> GOAL OF THE EXERCISE: Only an exact copy of the entries, stripped of pictures, will serve as the answer.

[AVAILABLE DATA Boundary: Start]

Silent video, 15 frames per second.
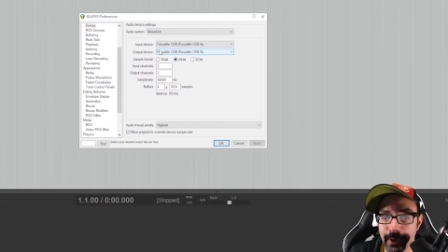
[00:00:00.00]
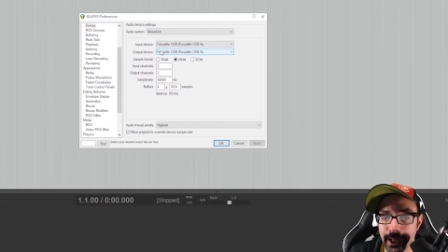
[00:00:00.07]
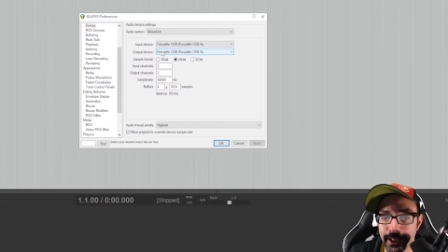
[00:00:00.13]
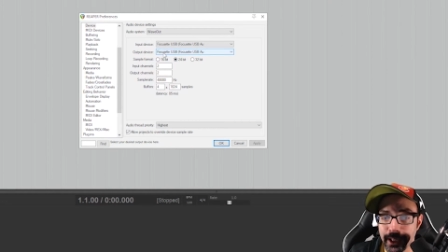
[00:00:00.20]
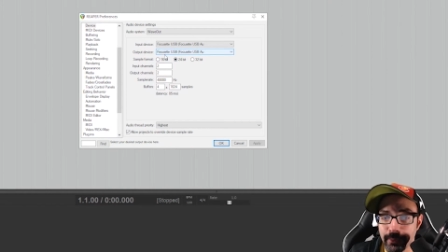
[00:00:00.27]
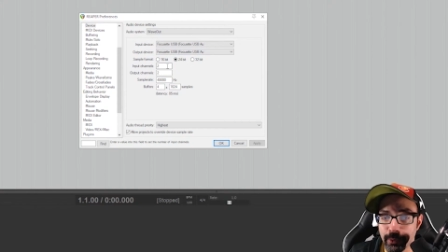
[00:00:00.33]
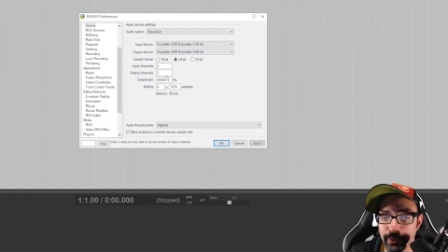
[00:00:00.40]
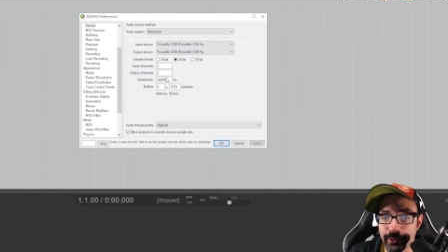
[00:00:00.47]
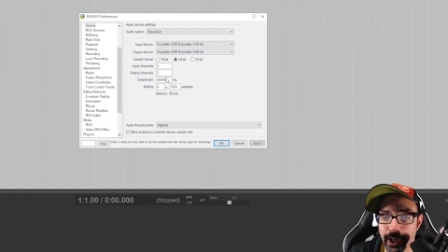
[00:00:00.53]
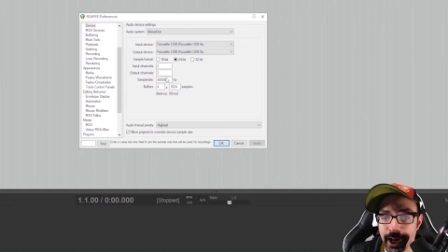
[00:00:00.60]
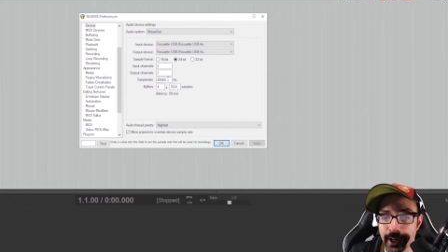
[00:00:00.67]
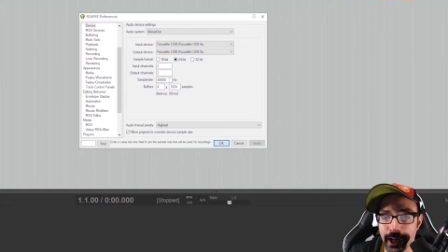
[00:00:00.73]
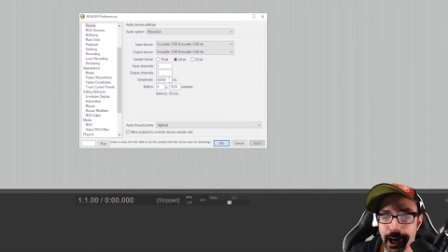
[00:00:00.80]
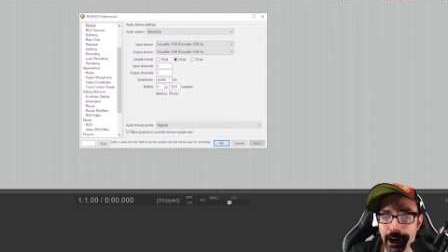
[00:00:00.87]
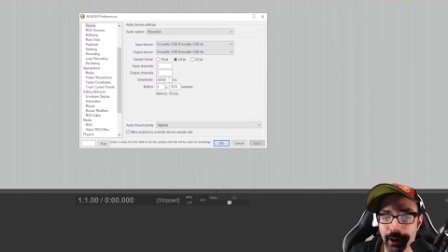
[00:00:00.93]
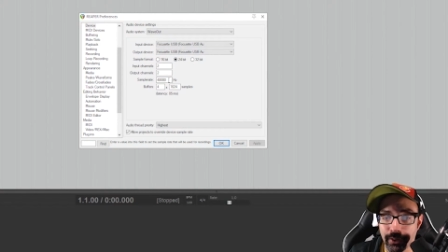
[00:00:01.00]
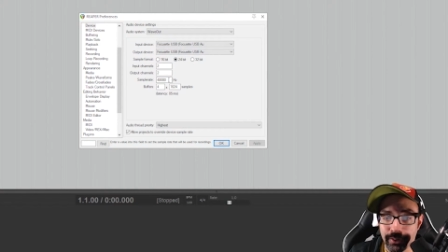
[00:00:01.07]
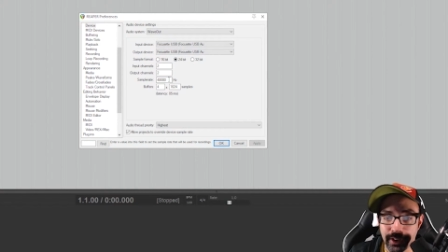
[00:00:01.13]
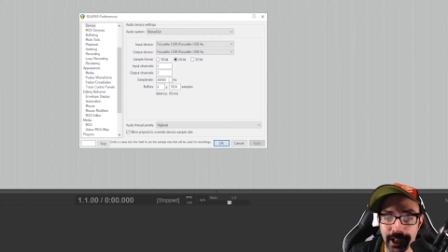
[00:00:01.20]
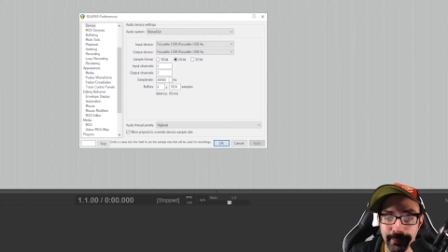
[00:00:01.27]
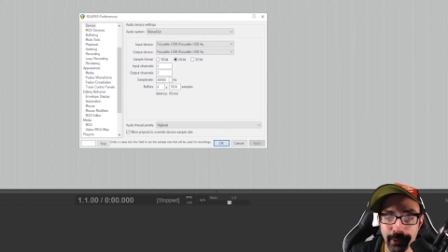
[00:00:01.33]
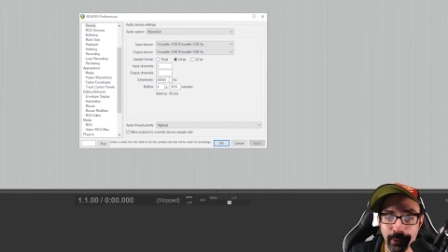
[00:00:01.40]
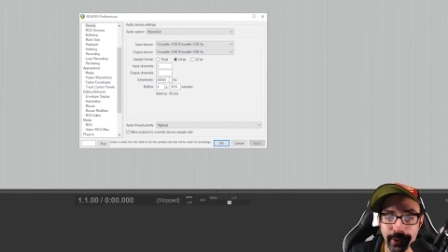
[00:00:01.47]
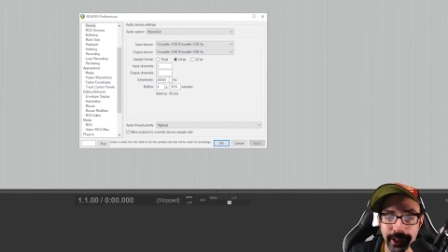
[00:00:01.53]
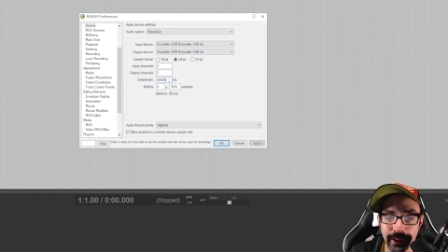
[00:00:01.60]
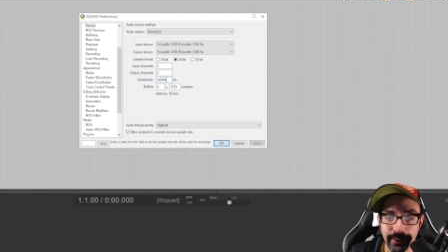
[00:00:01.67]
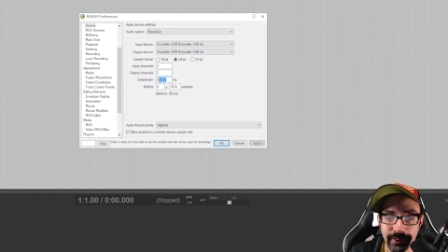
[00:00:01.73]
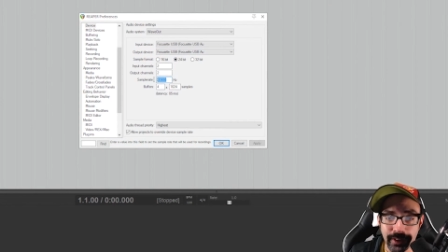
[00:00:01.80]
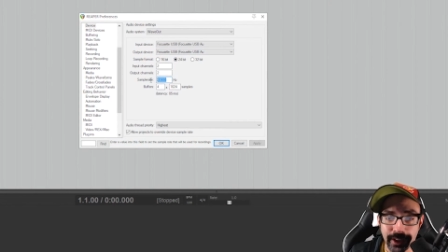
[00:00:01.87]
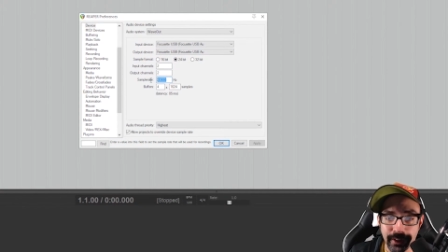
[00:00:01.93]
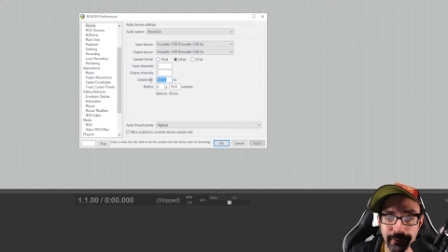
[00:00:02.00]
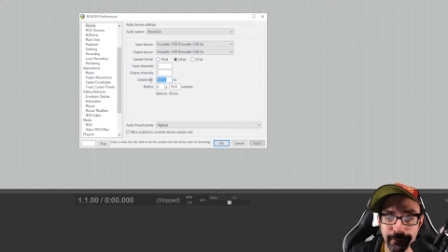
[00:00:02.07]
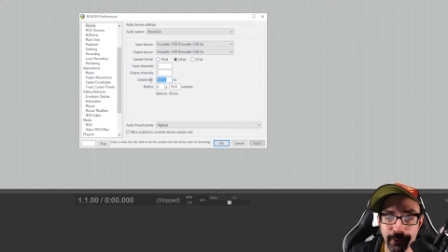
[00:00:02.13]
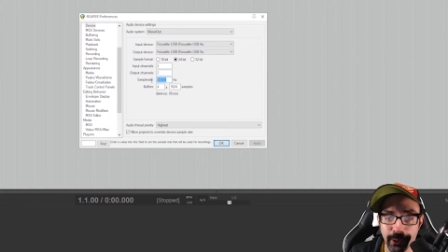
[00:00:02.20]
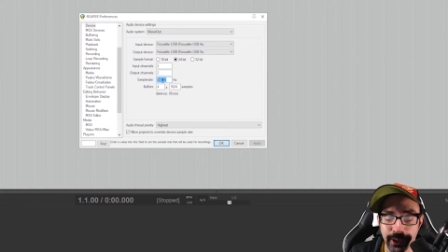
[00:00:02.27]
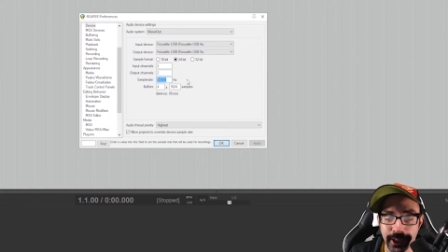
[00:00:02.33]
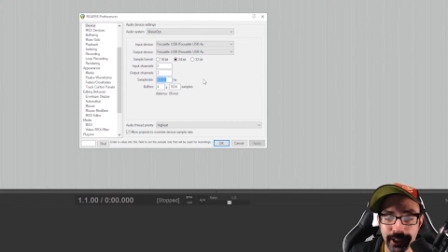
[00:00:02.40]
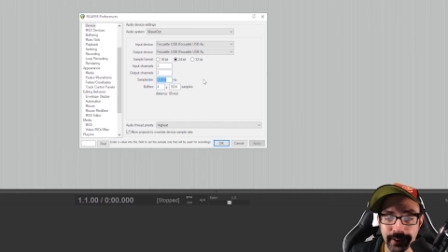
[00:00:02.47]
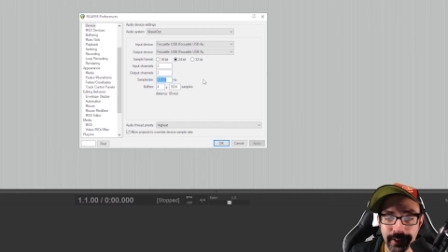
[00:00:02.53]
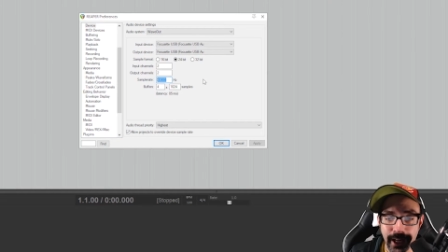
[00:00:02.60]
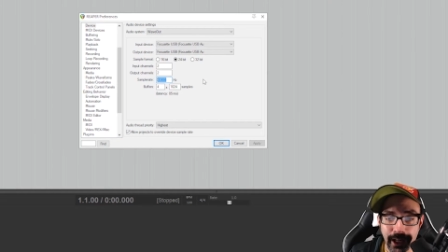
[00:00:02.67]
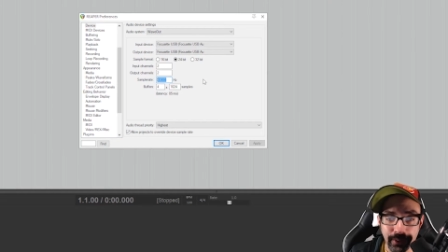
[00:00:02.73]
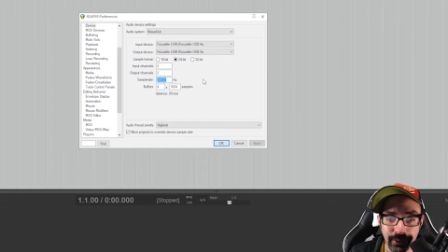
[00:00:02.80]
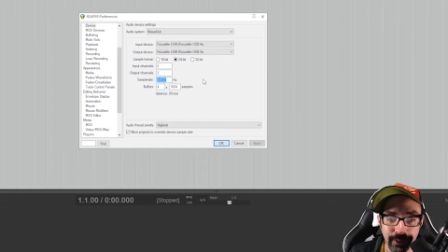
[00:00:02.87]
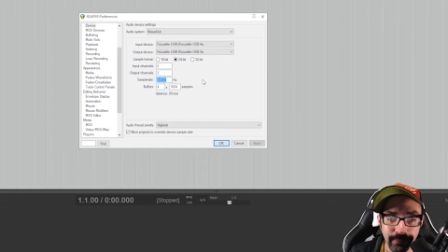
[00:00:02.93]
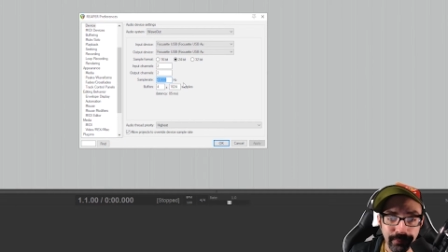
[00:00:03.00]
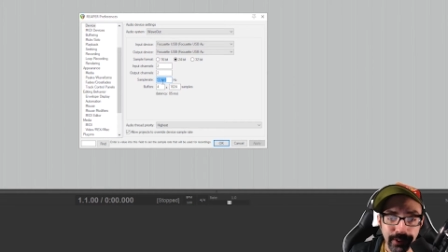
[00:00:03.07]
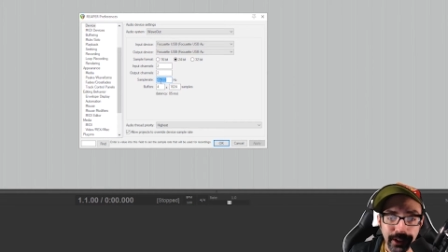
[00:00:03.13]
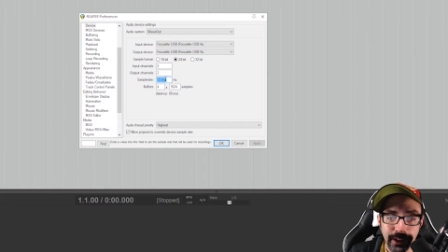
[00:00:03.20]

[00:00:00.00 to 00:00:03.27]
And then we've got our sample rate set to 48,000.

[AVAILABLE DATA Boundary: End]

> EXERCISE SOLUTION:
Silent video, 15 frames per second.
[00:00:00.00]
[00:00:00.07]
[00:00:00.13]
[00:00:00.20]
[00:00:00.27]
[00:00:00.33]
[00:00:00.40]
[00:00:00.47]
[00:00:00.53]
[00:00:00.60]
[00:00:00.67]
[00:00:00.73]
[00:00:00.80]
[00:00:00.87]
[00:00:00.93]
[00:00:01.00]
[00:00:01.07]
[00:00:01.13]
[00:00:01.20]
[00:00:01.27]
[00:00:01.33]
[00:00:01.40]
[00:00:01.47]
[00:00:01.53]
[00:00:01.60]
[00:00:01.67]
[00:00:01.73]
[00:00:01.80]
[00:00:01.87]
[00:00:01.93]
[00:00:02.00]
[00:00:02.07]
[00:00:02.13]
[00:00:02.20]
[00:00:02.27]
[00:00:02.33]
[00:00:02.40]
[00:00:02.47]
[00:00:02.53]
[00:00:02.60]
[00:00:02.67]
[00:00:02.73]
[00:00:02.80]
[00:00:02.87]
[00:00:02.93]
[00:00:03.00]
[00:00:03.07]
[00:00:03.13]
[00:00:03.20]

[00:00:00.00 to 00:00:03.27]
And then we've got our sample rate set to 48,000.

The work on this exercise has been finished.